Anonymous Employee Feedback

One of the most remarkable things to me about the evolution (revolution?) of business in the modern era is this seeming dichotomy:

  • Organizations now strive to get real-time feedback from customers (think social media, tracking tools, etc.)
  • Organizations still basically have real conversations with their own employees about once a year. (“The Annual Performance Review”)

So stop and think about that: as we’ve become religiously devoted to the idea of making sure our customers are happy, we’ve probably regressed on the concept of making our employees happy. Don’t believe me? Look at the numbers.

There are organizations out there trying to change this idea — TinyPulse is a notable one, and I’ve done some freelance writing for Waggl, another one. But still, I wouldn’t say this idea of “real-time employee feedback” has necessarily caught on broadly; it’s still just in a small sampling of organizations that might be a little more progressive.

And here’s one big issue that’s still out there: the confidential/anonymous employee survey. 

Literally every place I’ve ever worked, from a public school in Houston to ESPN to where I work now, has an anonymous employee survey as a function of the year; typically it happens once, the results phase is out-sourced, that takes a few months, and 3-4 months after you filled out your 1-5s and comments, someone does a 5-6 minute presentation on the results at an all-hands meeting. A few pretty obvious nuggets are pulled out — “63 percent of people report having a good relationship with their boss!” — and the meeting transitions to another topic, and no one really thinks about the survey again until the next one, 8-10 months later. (Maybe the results get attached to an e-mail, but that’s even somewhat of a rarity.)

The main problem with what I described above, besides everything I just typed, is that a confidential survey totally destroys your ability to be accountable or follow up. A few examples:

  • Good Ideas: If you stumble across a great idea on such a survey, you can steal it and run with it at the top levels, sure. That’s happened in companies. But you have no way to connect it back to one person, or allow that person some ability to run with it / develop it.
  • Insightful Comments: I worked at a place once that did those “Lunch with the CEO” things. That’s a good idea generally-speaking and all that, and CEOs tend to be busy and probably travel more, so an opportunity to get 10-12 people in front of them is noble.
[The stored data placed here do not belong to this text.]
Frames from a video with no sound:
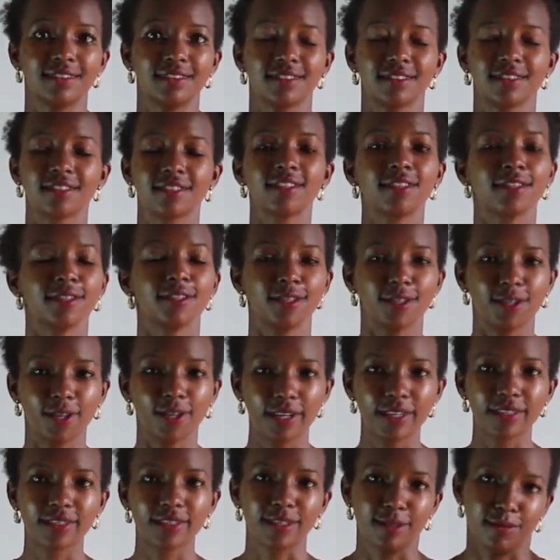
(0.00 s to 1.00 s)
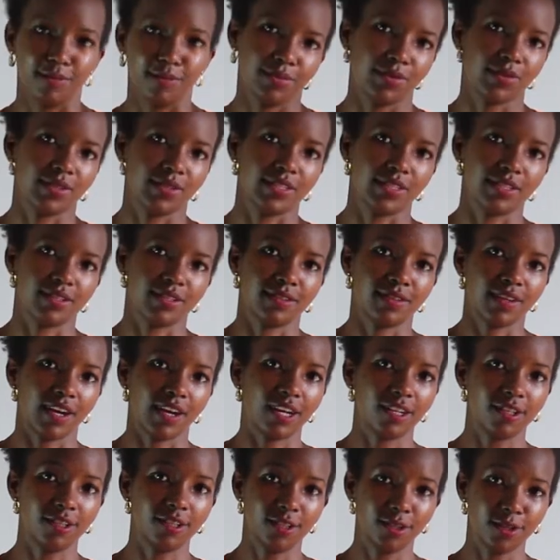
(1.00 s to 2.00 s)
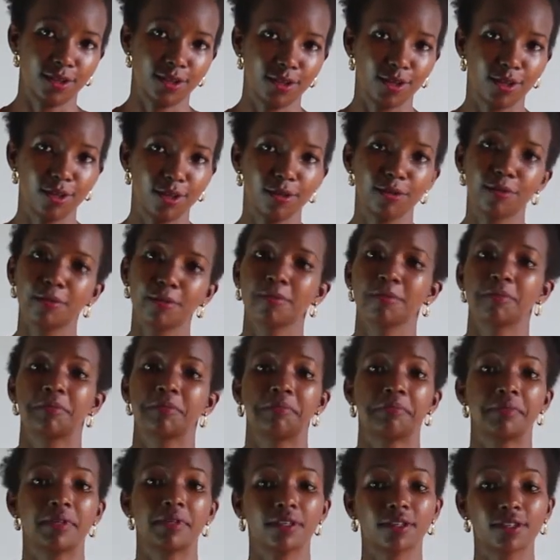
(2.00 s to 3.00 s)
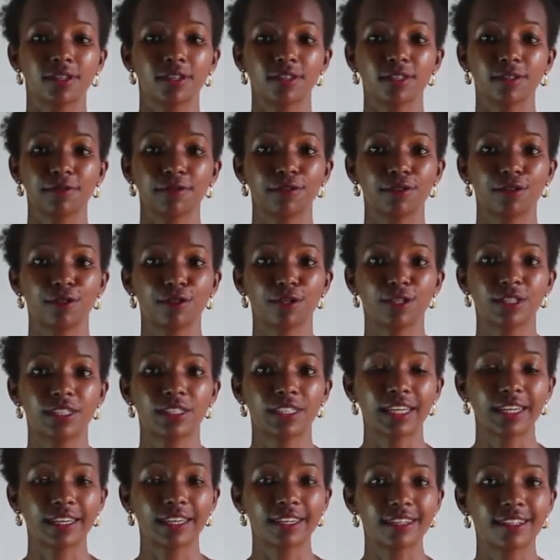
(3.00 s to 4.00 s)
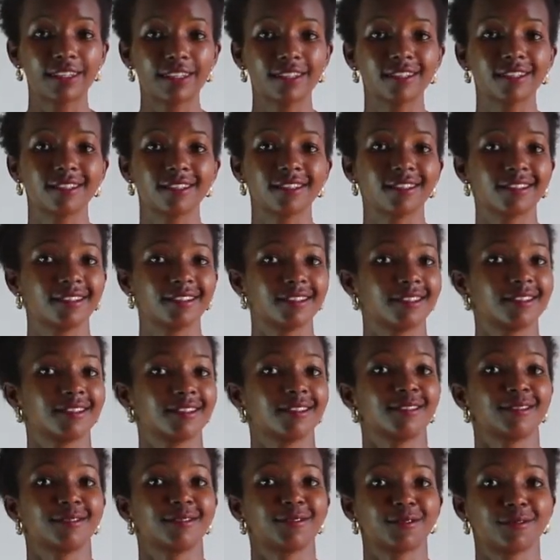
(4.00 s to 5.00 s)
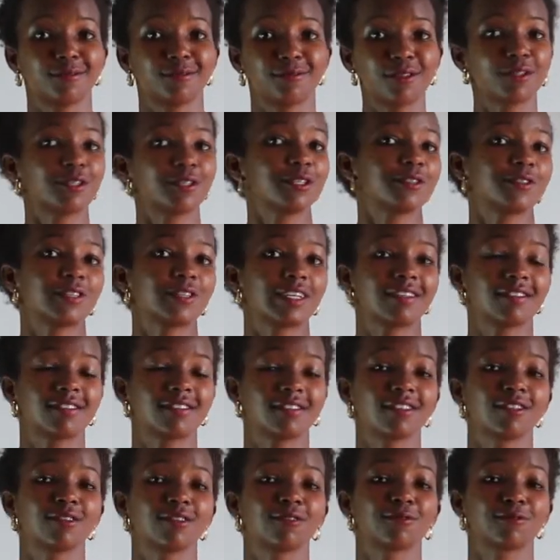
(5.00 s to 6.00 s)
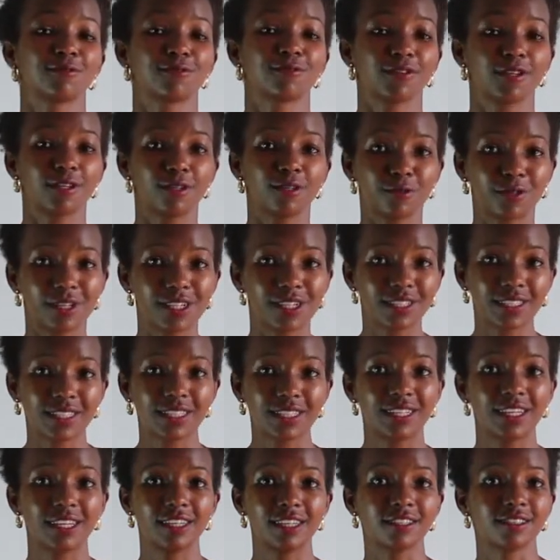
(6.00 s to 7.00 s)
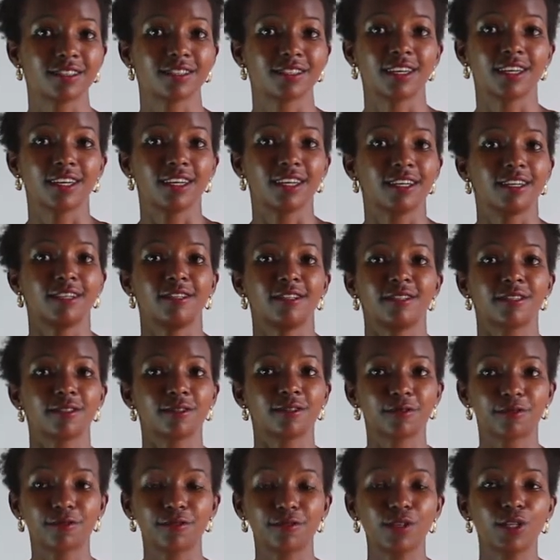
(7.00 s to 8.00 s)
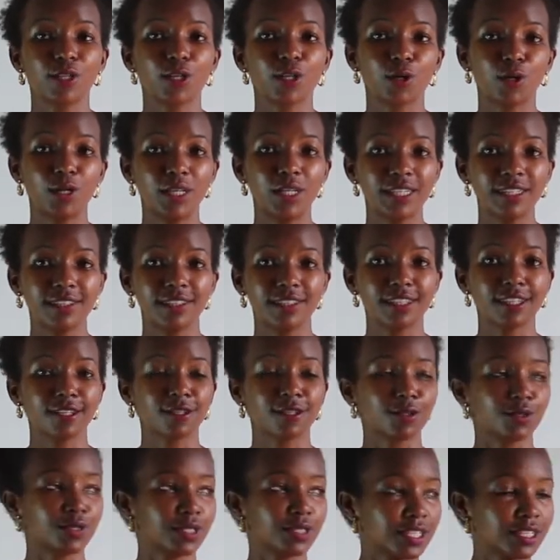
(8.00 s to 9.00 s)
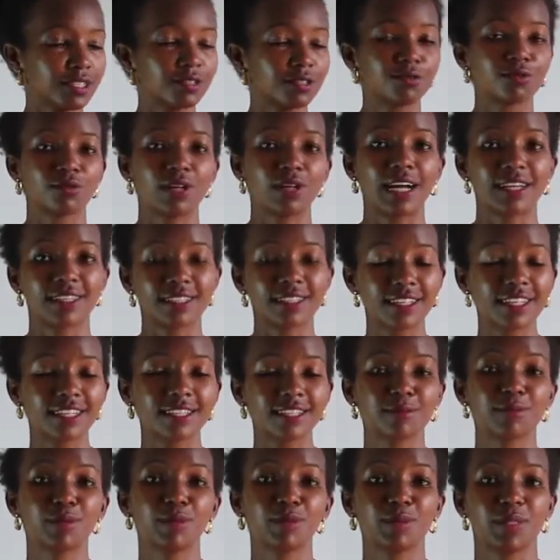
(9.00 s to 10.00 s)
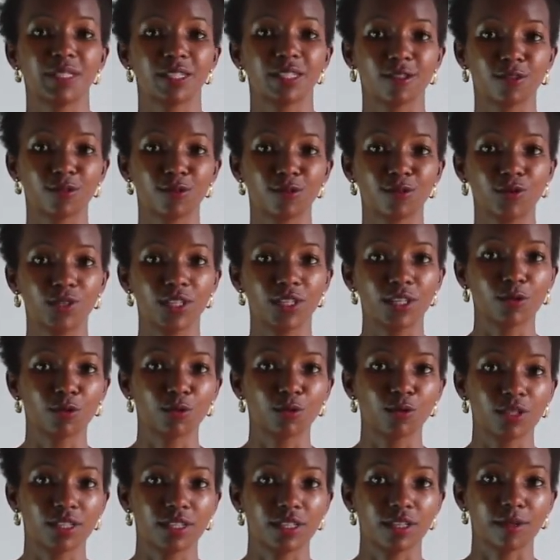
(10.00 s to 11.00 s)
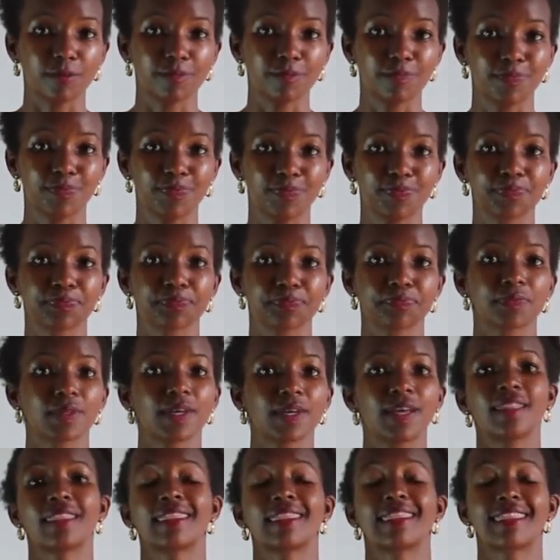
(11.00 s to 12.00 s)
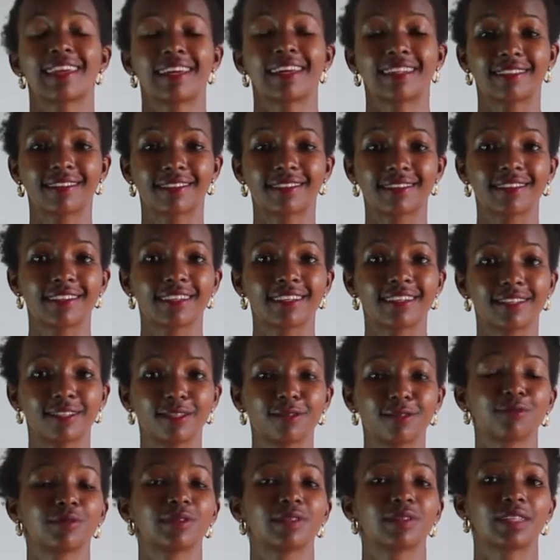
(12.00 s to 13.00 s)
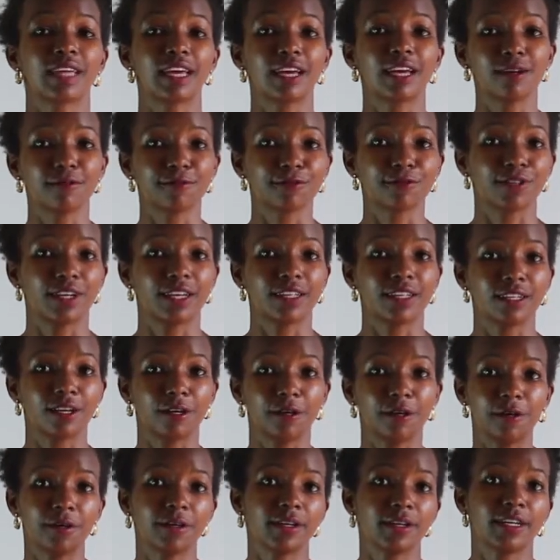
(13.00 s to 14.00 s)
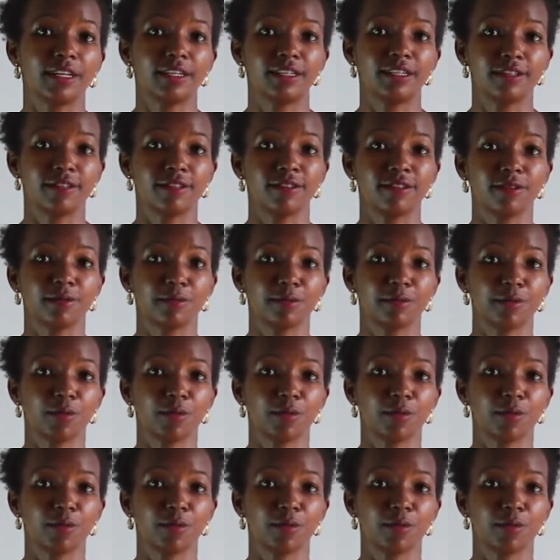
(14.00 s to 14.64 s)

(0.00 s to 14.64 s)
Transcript: You know its importance. How do you know? Because if you don't take it, you're very thirsty, you feel restless, you feel the only thing you need at that moment is to take water. That's it with every other organism.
Afterwards, one of the CEO lackeys sent out an anon survey about the experience; a few days later, he replied all to the attendees and said, “One of the comments on this survey was the best thing the CEO has read in five years!” The CEO had absolutely no idea who wrote it, and the lackey didn’t care. It totally removed a chance for someone to look smart in front of their boss’ boss’ boss. (PS — I wondered for years if it was one of my comments, then I stopped caring.)
  • Negative Feedback: If something is really bad on 1-2 surveys, you miss the chance to follow up directly with those people and see if you can re-engage them or fix the problem.

Those are just some basic ways confidentiality and accountability don’t totally mix.

Now, all that said, I completely understand why these types of things typically are anonymous. There’s probably some kind of legal issue I don’t 100 percent understand, and as we know, talking about failure and challenging issues is even harder at work than in your personal life. (People really don’t like to do it.)

When you go back to the bigger issue of employees not feeling respected (but wanting to), doesn’t it seem like having accountable, real-time feedback loops would help with that?

Again, I understand how most managers would probably address this — “Well, that’s a good idea, but I’m already so slammed on 2015 deliverables. Who has time to give real-time feedback?” For more on that, see here, here, here and here.

Stop. Focus on people. Explain to them what’s good and not-so-good. Be transparent. It will strengthen the tie from employee back to organization, and make them want to excel even more. 

Seems logical — but to many, it isn’t.